## SUPPLIED RECORDS
::::::::

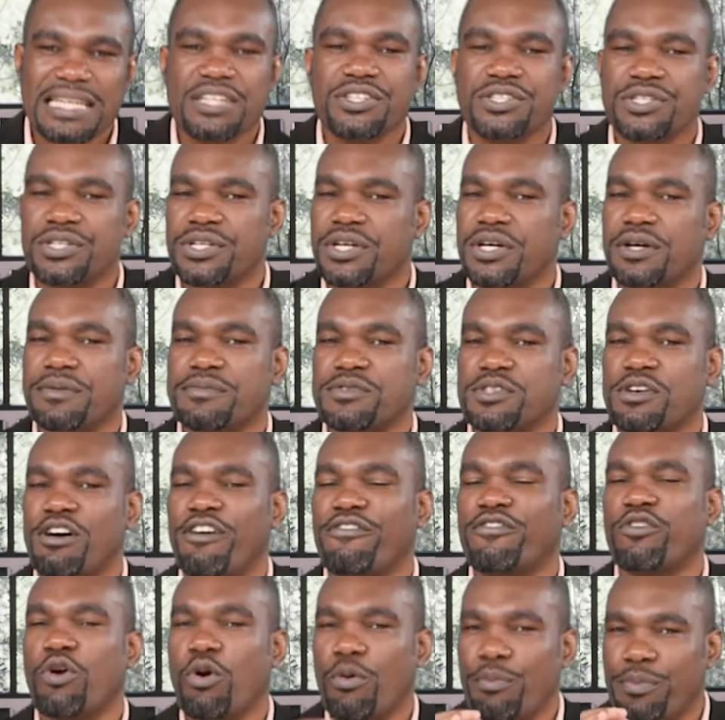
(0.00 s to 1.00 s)
in terms
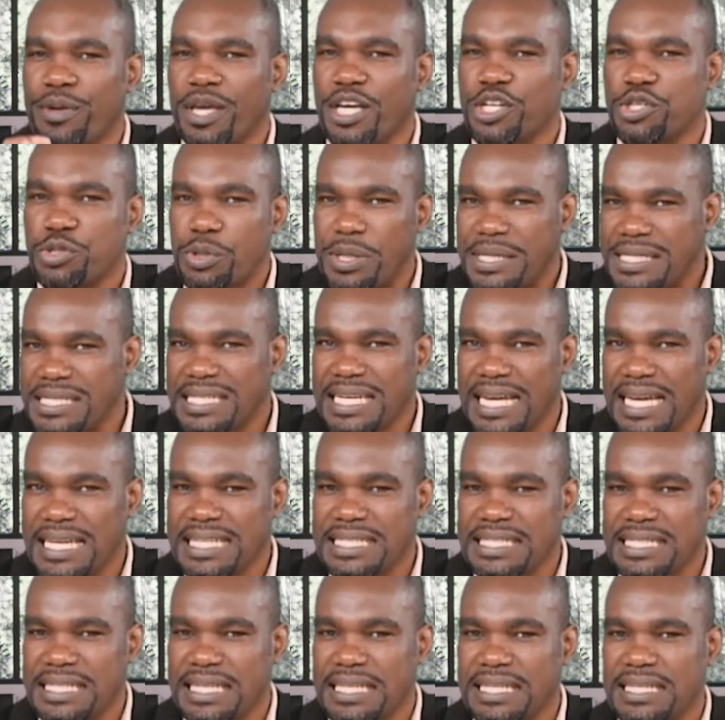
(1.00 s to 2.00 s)
of COBIA
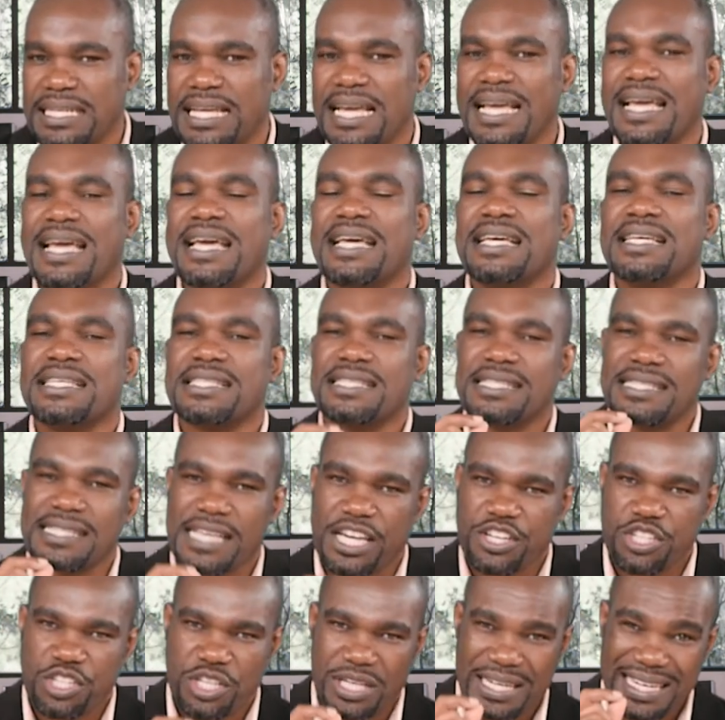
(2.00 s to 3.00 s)
2019,
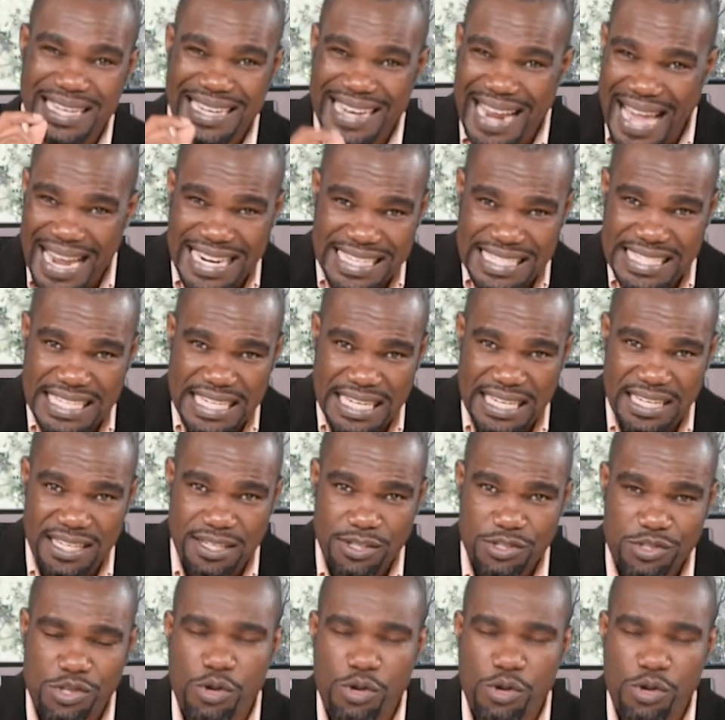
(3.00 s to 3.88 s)
Section 19.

::::::::

## REQUIRED ACTION
Everything in the records above must be repeated exactly, apart from the pictures.

## TASK RESPONSE
(0.00 s to 1.00 s)
in terms
(1.00 s to 2.00 s)
of COBIA
(2.00 s to 3.00 s)
2019,
(3.00 s to 3.88 s)
Section 19.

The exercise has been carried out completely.